By Tensie Whelan, Bruno Zappa, Rodrigo Zeidan and Greg Fishbein
Humanity has an urgent need to fight climate change, and businesses can play a key role in doing so. But we recognize that, in many businesses, resources are often allocated according to short-term, bottom-line pressures. We thus wanted to figure out a way to help executives quantify the financial benefits of reducing their firm’s greenhouse gas (GHG) emissions.
We chose Brazil’s beef industry as the location of our case study, both for the size and complexity of the industry and for its impact on the planet. We found that sustainable and deforestation-free practices created significant financial benefits for all players in the industry’s value chain.
Specifically, our analysis found that the net benefits to ranchers ranged from $18 million to $34 million (12% to 23% of revenues) in net present value projected over 10 years.

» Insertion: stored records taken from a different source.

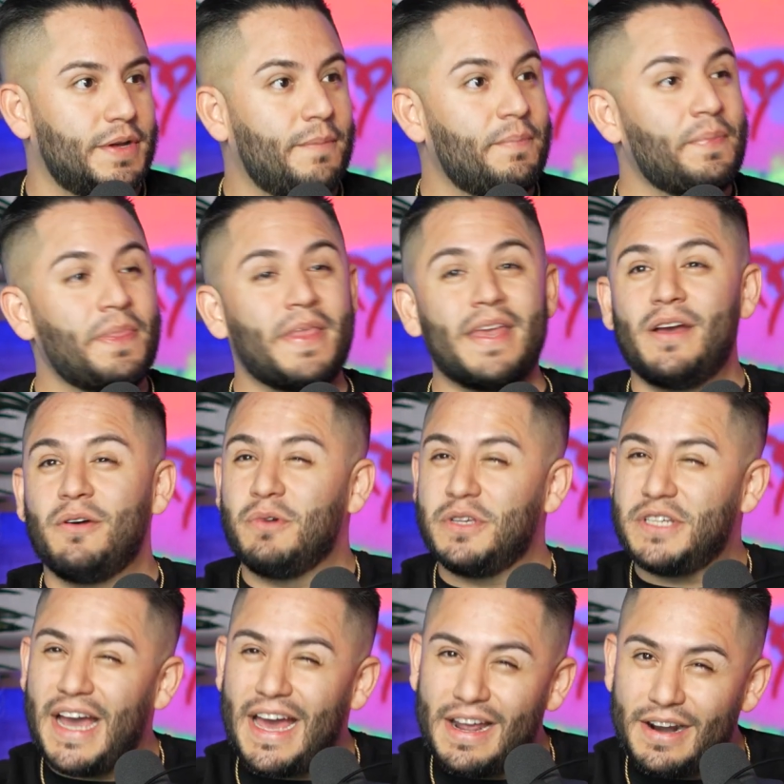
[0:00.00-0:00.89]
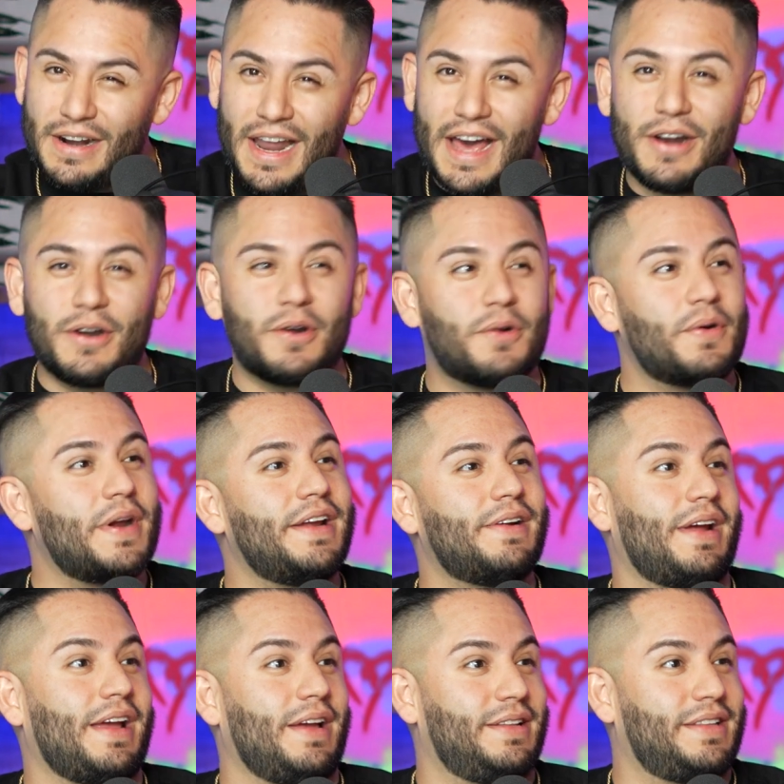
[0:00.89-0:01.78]
Yep. Which had a lot of gray.
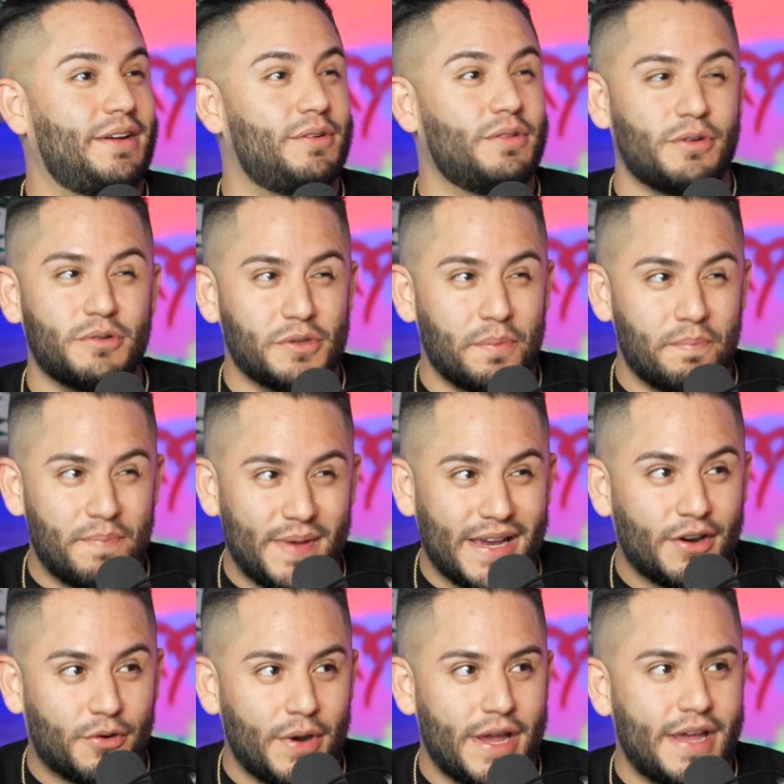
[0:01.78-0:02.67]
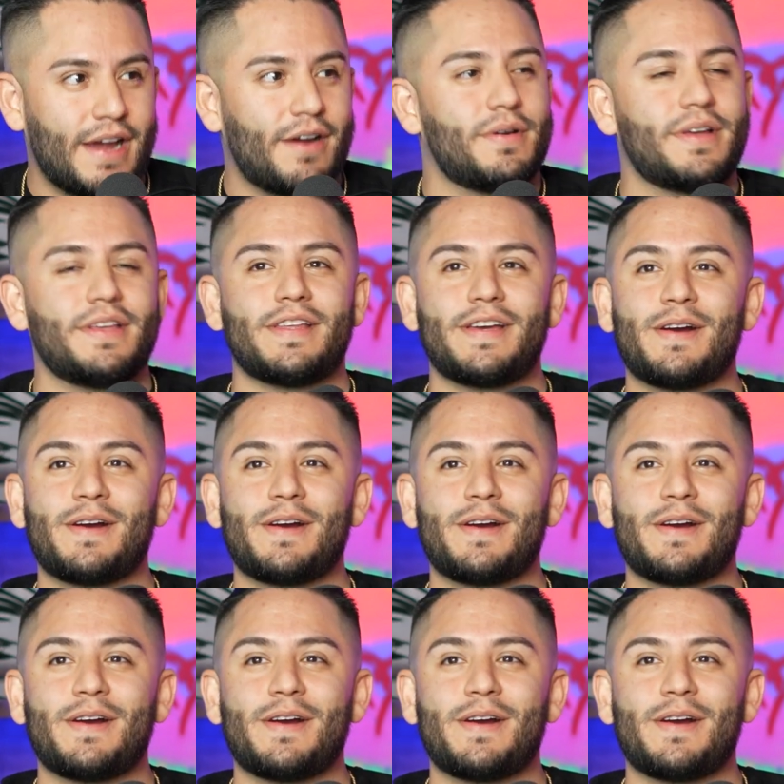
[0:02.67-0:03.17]
There was a big gray area there.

For slaughterhouses and retailers (Brazilian operations), we also projected positive benefits: $20 million to $120 million (0.01% to 0.1% of revenues) and $13 million to $62 million (0.01% to 0.7% of revenues). These ranges were wide due to the relative size of the different players in the supply chain (for example, a company that has higher revenues will realize greater benefits than a smaller firm). Nonetheless, the case study demonstrates that measuring the value of sustainable business can be done, and that sustainable business itself can be cost-effective. We hope this will serve as a powerful motivator to improve leaders’ decision making and bring sustainable business practices further into the mainstream.
Read the full article as published by Harvard Business Review.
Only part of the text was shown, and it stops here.